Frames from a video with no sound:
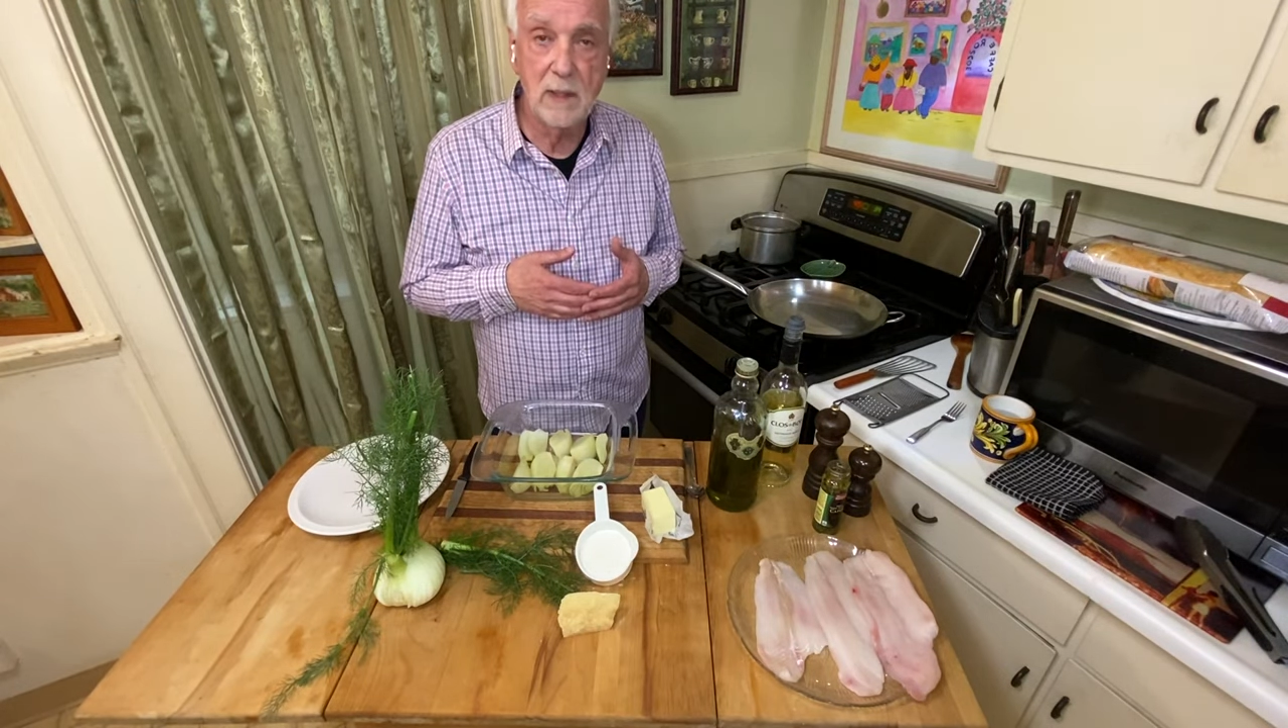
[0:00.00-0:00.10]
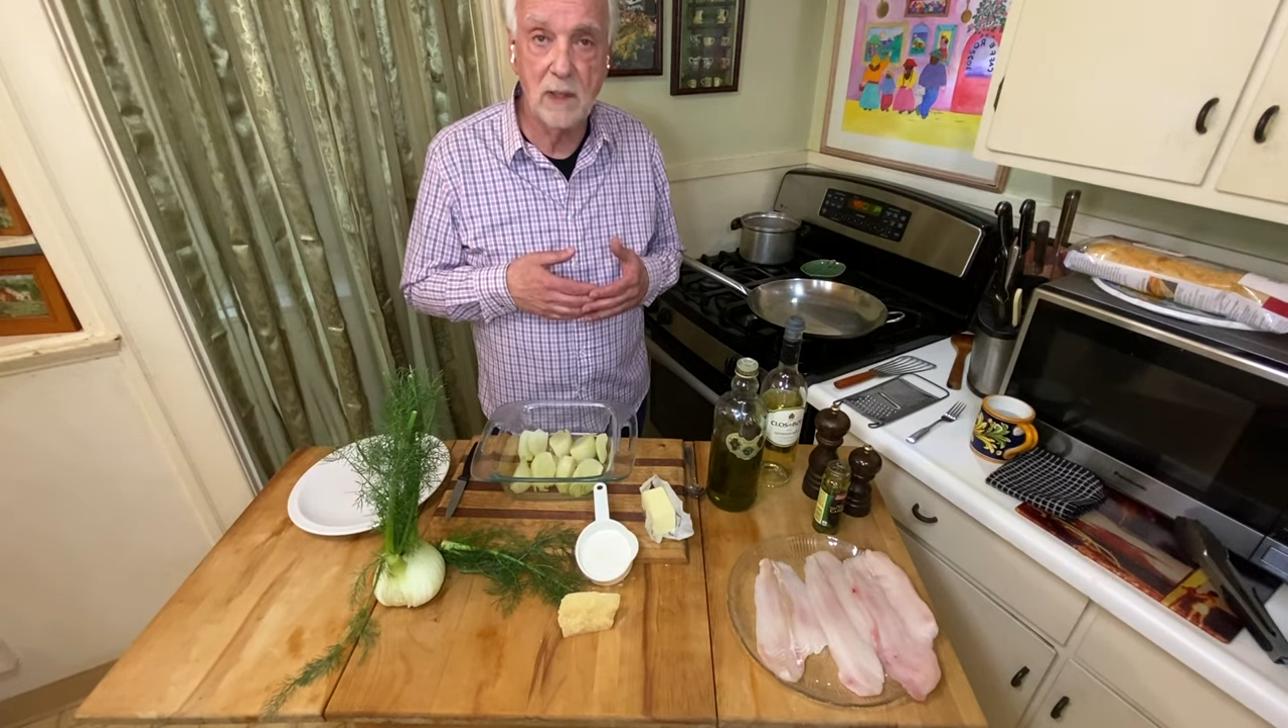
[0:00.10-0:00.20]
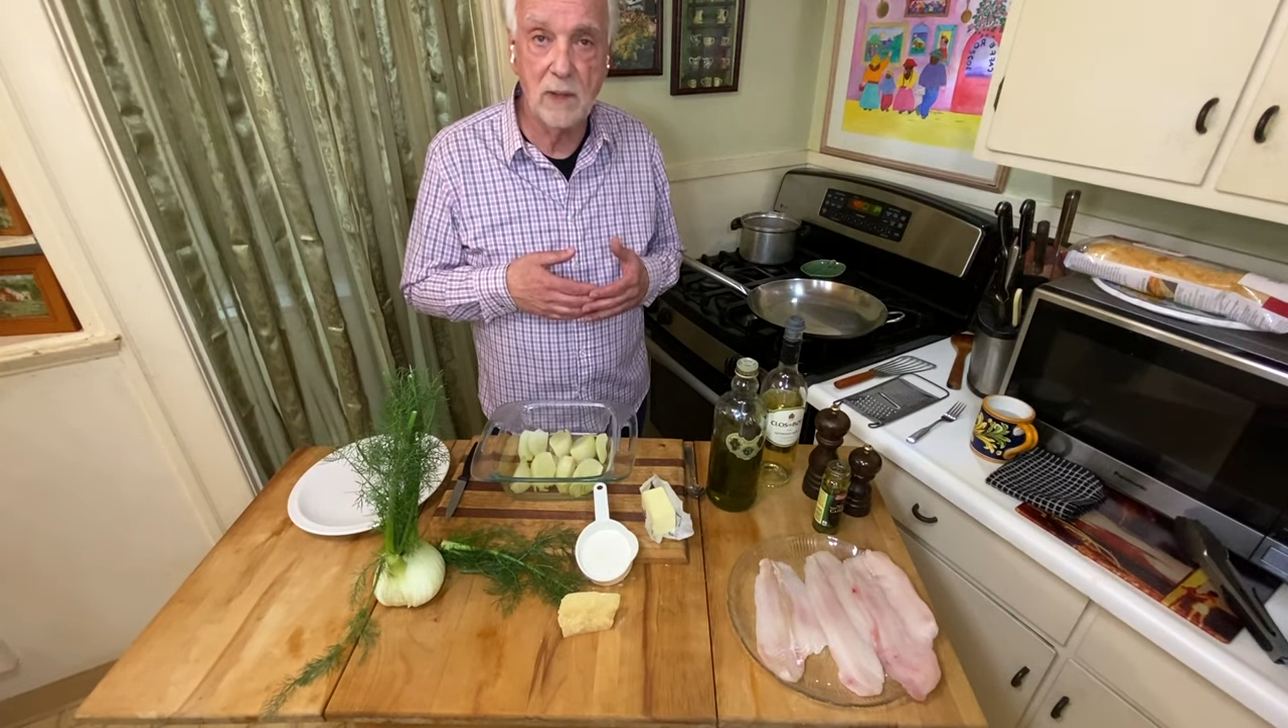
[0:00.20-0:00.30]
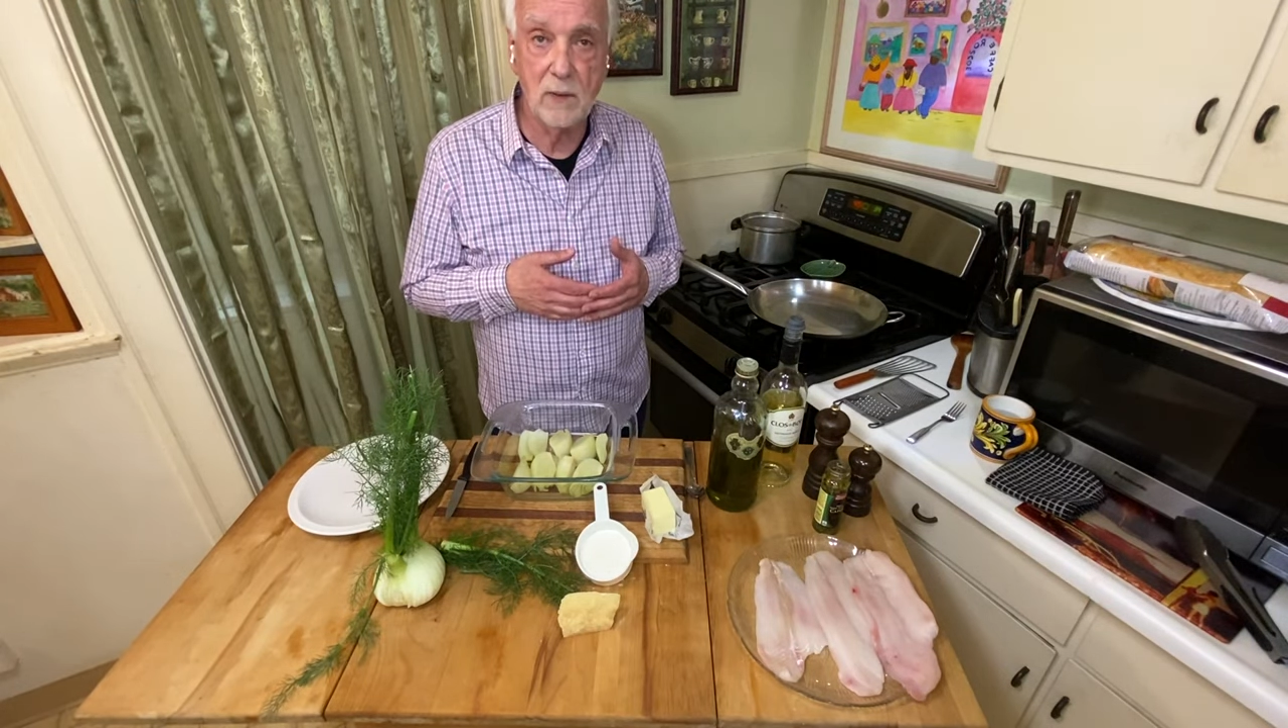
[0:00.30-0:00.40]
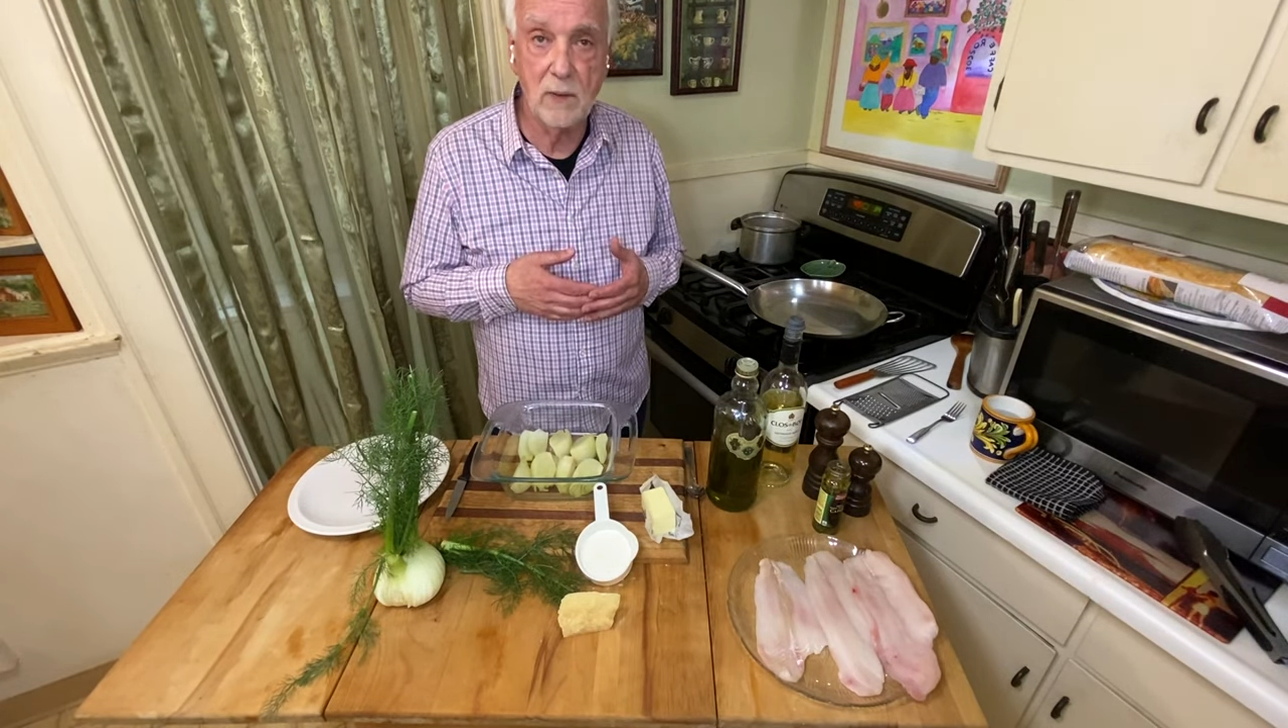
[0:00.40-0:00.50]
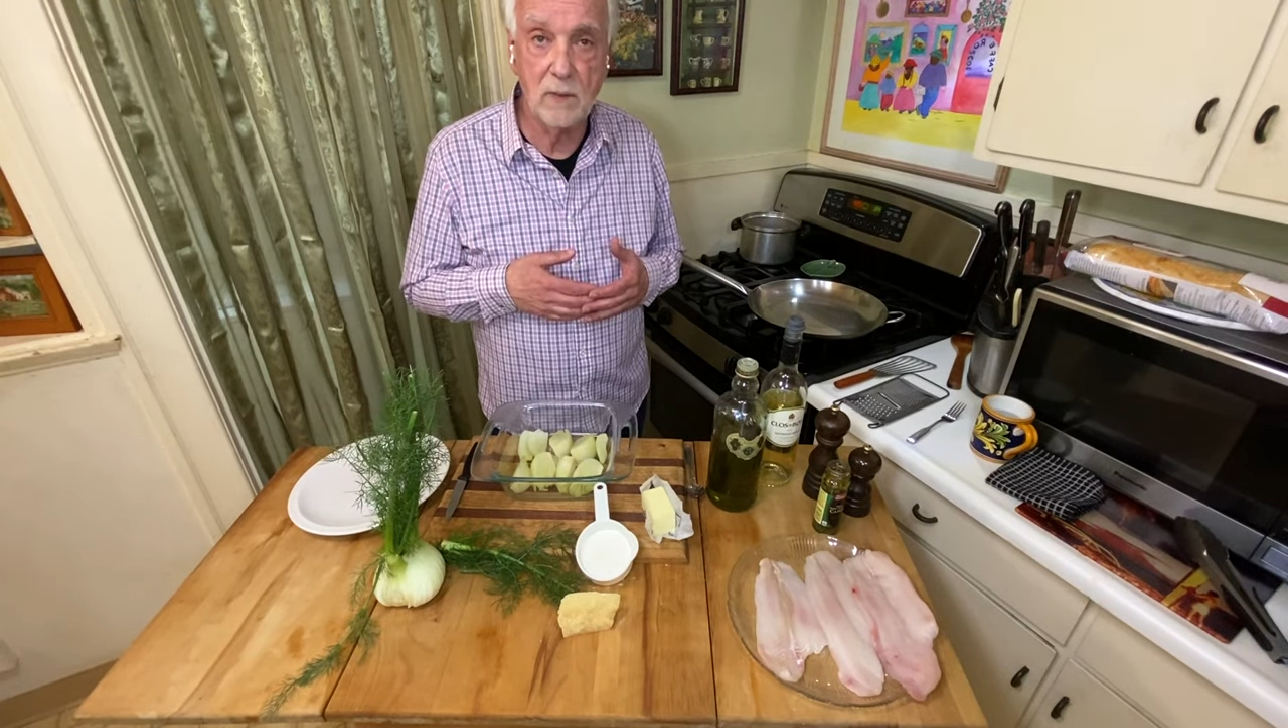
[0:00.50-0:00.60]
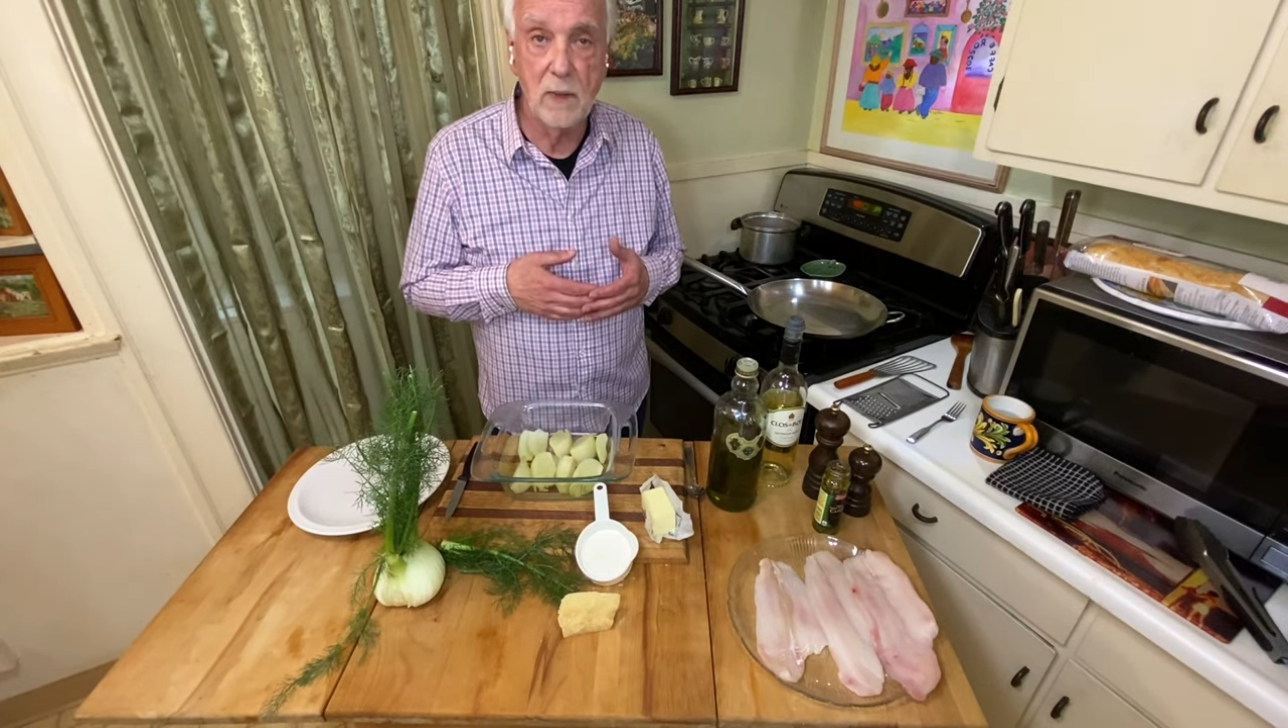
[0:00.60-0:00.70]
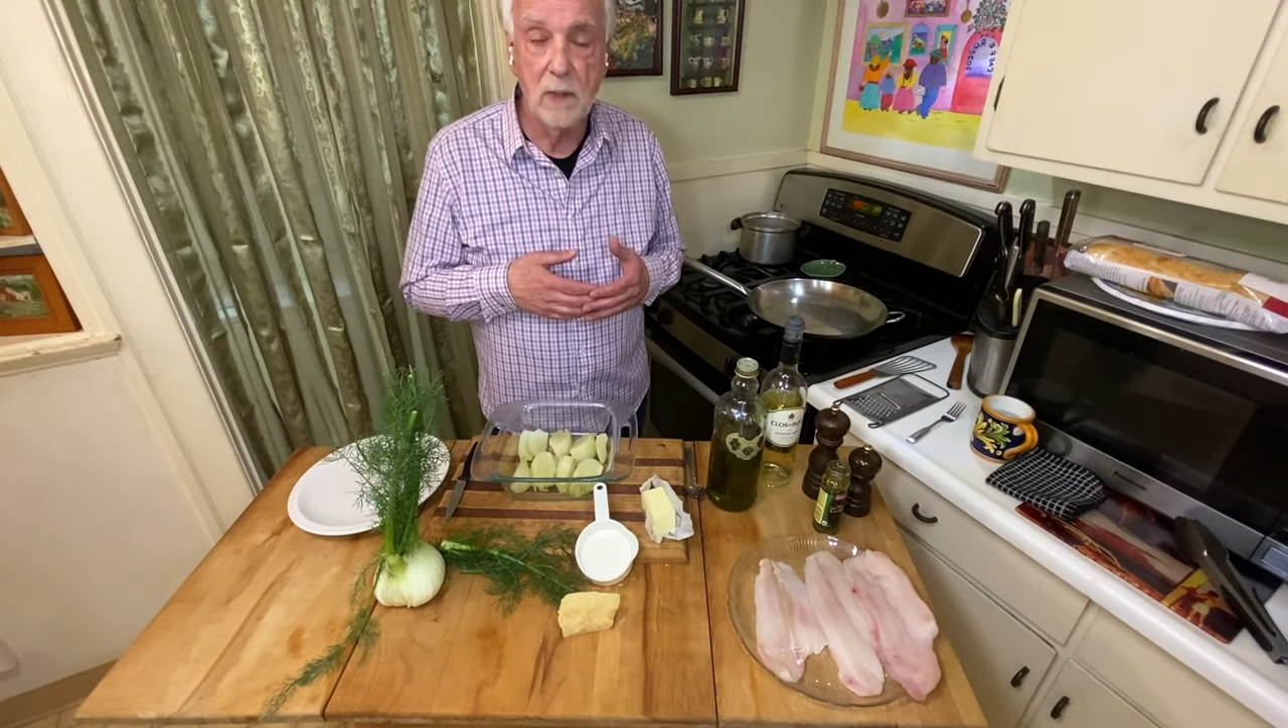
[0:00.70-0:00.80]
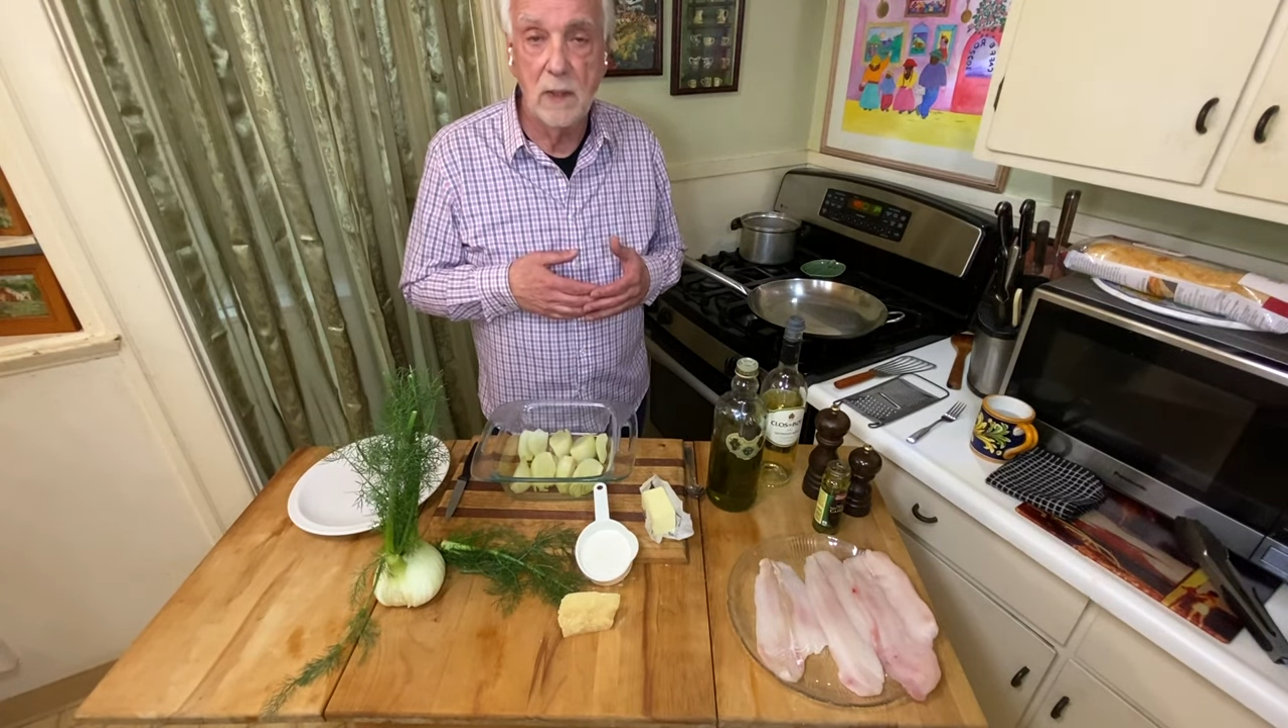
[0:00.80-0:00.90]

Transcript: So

*-*-*

From the first line to the last, repeat the records exactly, leaving out the pictures.

Frames from a video with no sound:
[0:00.00-0:00.10]
[0:00.10-0:00.20]
[0:00.20-0:00.30]
[0:00.30-0:00.40]
[0:00.40-0:00.50]
[0:00.50-0:00.60]
[0:00.60-0:00.70]
[0:00.70-0:00.80]
[0:00.80-0:00.90]

Transcript: So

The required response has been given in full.